Differential Privacy in Continual Learning: Which Labels to Update?
Marlon Tobaben, Talal Alrawajfeh, Marcus Klasson, Mikko Heikkilä, Arno Solin, Antti Honkela
TL;DR
This work exposes a privacy vulnerability in differential-privacy–enabled continual learning: releasing the classifier's output space can leak information about sensitive data. It formalizes task-wise DP for continual learning and proposes two data-independent strategies for the output label space—Sprior and Slearned—to preserve DP guarantees while maintaining utility. The authors instantiate DP-CL with pre-trained-model approaches, developing a Cosine Similarity Classifier and a PEFT Ensemble, and demonstrate robust performance across varied priors, blurry tasks, and domain shifts. The results offer practical guidance for privacy-preserving CL, enabling effective use of large label taxonomies and pre-trained representations under DP constraints.
Abstract
The goal of continual learning (CL) is to retain knowledge across tasks, but this conflicts with strict privacy required for sensitive training data that prevents storing or memorising individual samples. To address that, we combine CL and differential privacy (DP).
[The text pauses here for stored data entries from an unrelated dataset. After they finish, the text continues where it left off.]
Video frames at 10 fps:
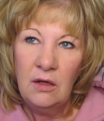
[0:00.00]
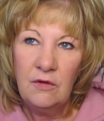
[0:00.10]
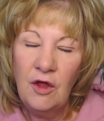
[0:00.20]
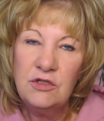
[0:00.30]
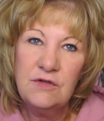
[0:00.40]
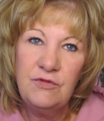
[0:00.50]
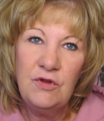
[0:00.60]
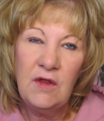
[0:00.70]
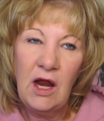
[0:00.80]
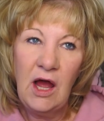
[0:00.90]
Those of
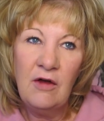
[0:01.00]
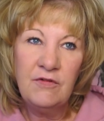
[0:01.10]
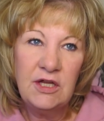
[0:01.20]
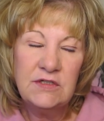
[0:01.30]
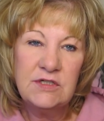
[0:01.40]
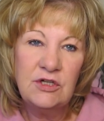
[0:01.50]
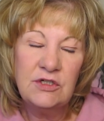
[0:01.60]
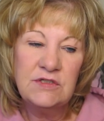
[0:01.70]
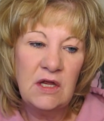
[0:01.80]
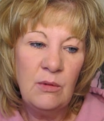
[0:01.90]
you that have kids that
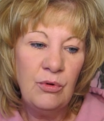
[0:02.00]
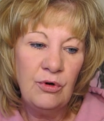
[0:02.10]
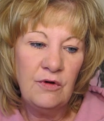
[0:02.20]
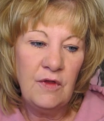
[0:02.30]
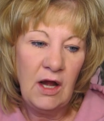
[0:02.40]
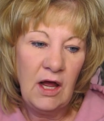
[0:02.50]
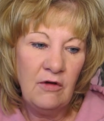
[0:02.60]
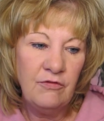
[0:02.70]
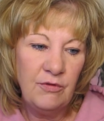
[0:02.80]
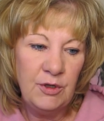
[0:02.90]
are disabled or that
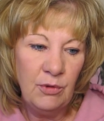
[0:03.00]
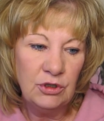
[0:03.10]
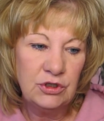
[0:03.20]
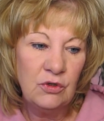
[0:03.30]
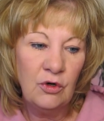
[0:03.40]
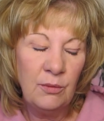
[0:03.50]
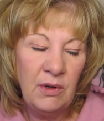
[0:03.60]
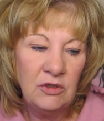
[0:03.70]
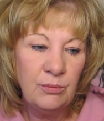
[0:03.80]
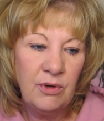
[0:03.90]
have emotional or
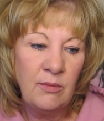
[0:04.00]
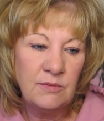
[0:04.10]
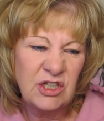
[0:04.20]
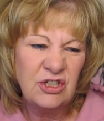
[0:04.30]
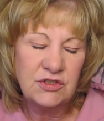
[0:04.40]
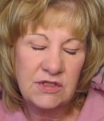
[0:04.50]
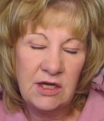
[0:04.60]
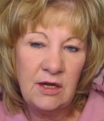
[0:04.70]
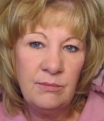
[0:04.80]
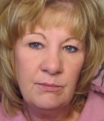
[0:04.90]
mental problems
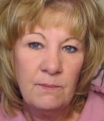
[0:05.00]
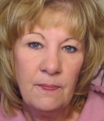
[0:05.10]
understand.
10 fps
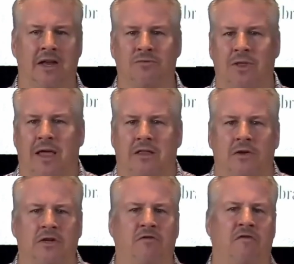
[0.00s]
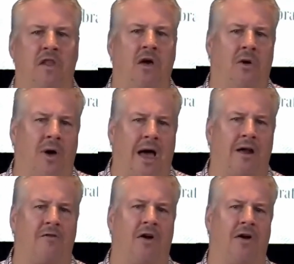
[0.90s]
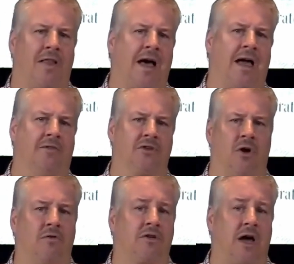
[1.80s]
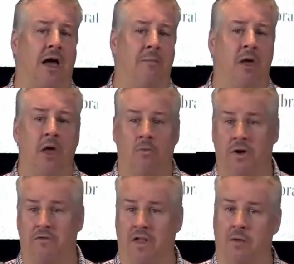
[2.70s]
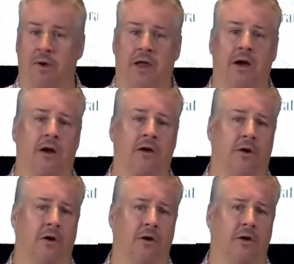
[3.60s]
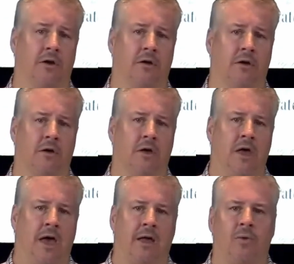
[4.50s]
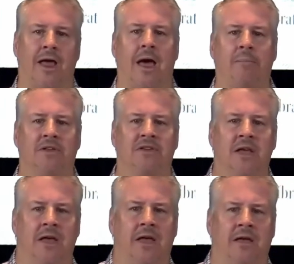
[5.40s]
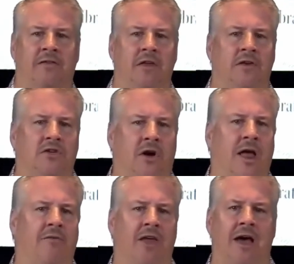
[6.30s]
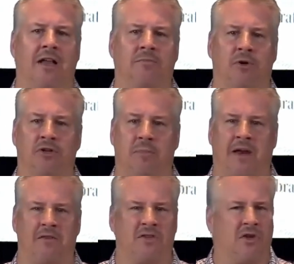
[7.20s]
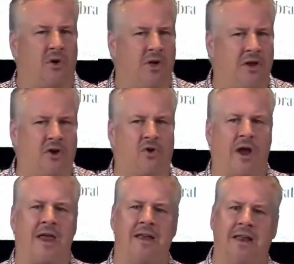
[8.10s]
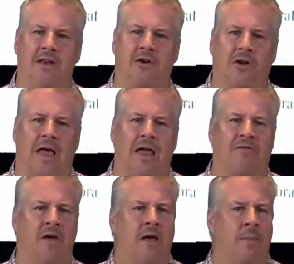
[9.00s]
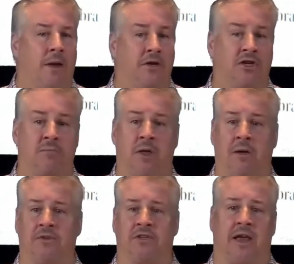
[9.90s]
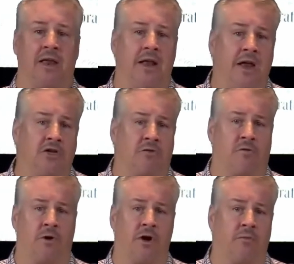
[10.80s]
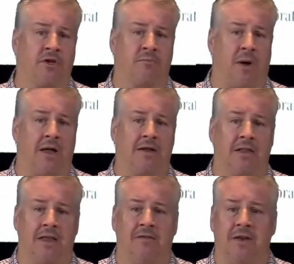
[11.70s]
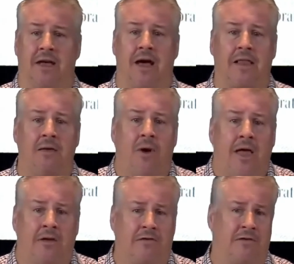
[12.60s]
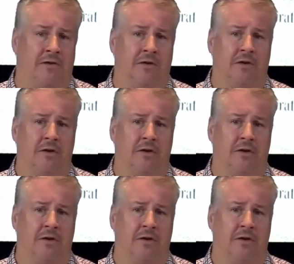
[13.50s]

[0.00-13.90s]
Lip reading: And as we let those flow out of our lives over time, we develop a character. And what happens is that you start having God's perspective so ingrained in your life that it just becomes second nature for you to respond to live in godly ways.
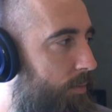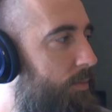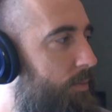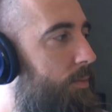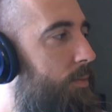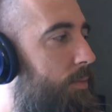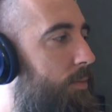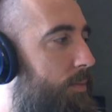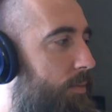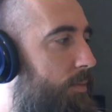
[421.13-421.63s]

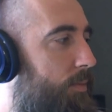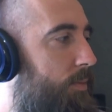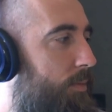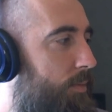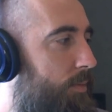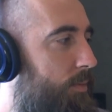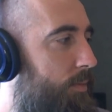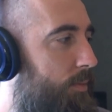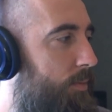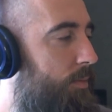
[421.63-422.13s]

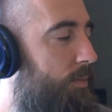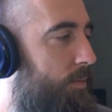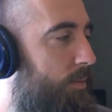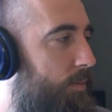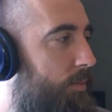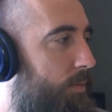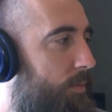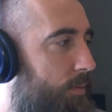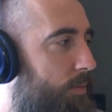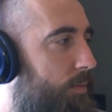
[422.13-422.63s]

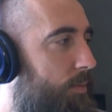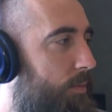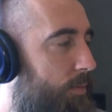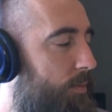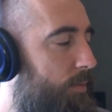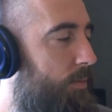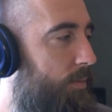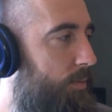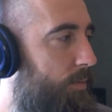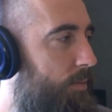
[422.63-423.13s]

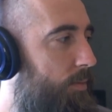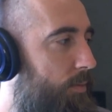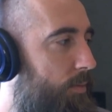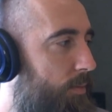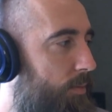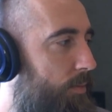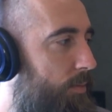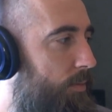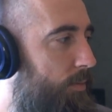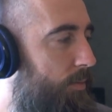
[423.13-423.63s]

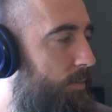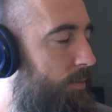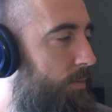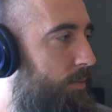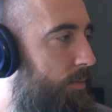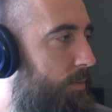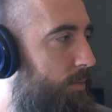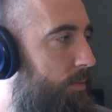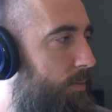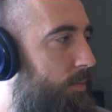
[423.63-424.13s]

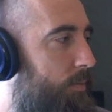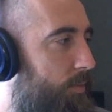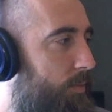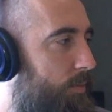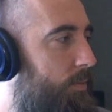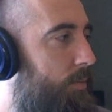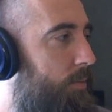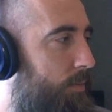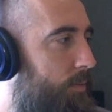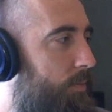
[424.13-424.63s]

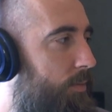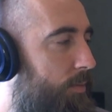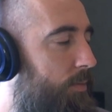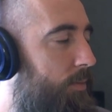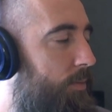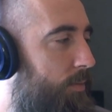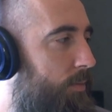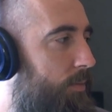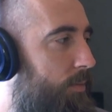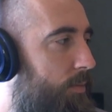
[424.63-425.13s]

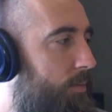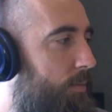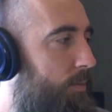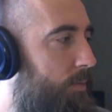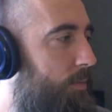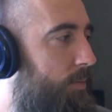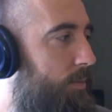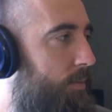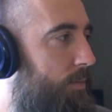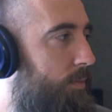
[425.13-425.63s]

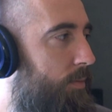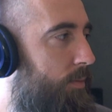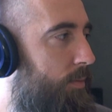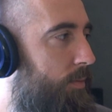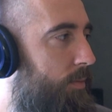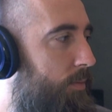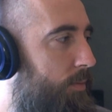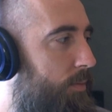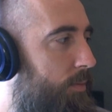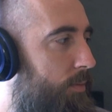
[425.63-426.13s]

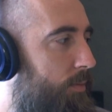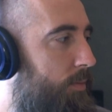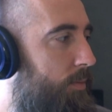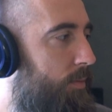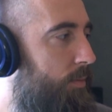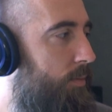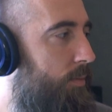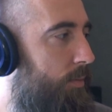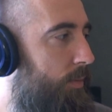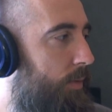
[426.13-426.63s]

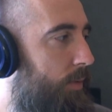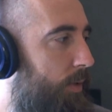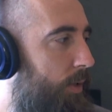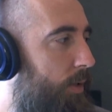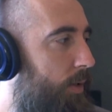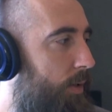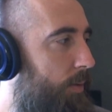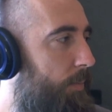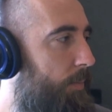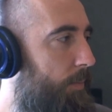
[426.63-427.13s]

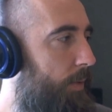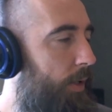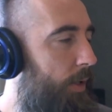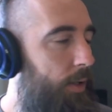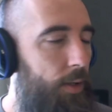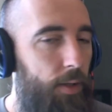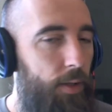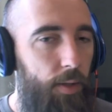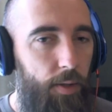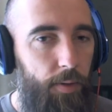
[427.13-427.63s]

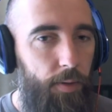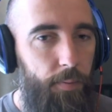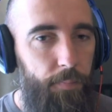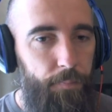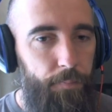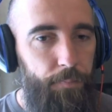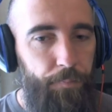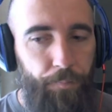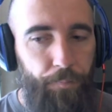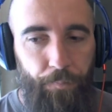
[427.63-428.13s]

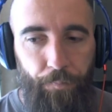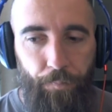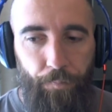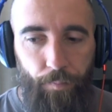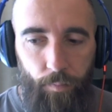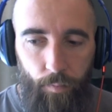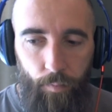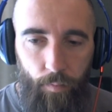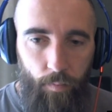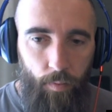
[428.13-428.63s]

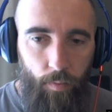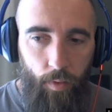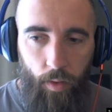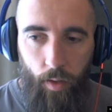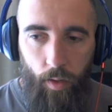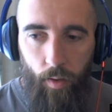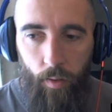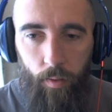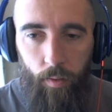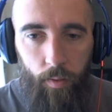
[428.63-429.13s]
This person isn't speaking.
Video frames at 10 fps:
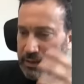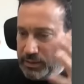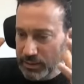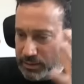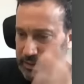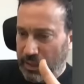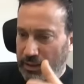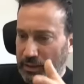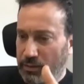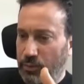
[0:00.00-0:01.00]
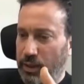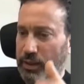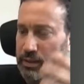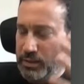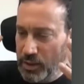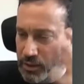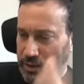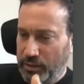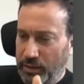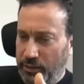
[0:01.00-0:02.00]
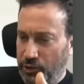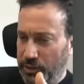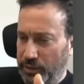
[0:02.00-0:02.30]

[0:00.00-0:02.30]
understanding the way that architecture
We highlight that failing to account for privacy leakage through the set of labels a model can output can break the privacy of otherwise valid DP algorithms. This is especially relevant in CL. We show that mitigating the issue with a data-independent overly large label space can have minimal negative impact on utility when fine-tuning a pre-trained model under DP, while learning the labels with a separate DP mechanism risks losing small classes.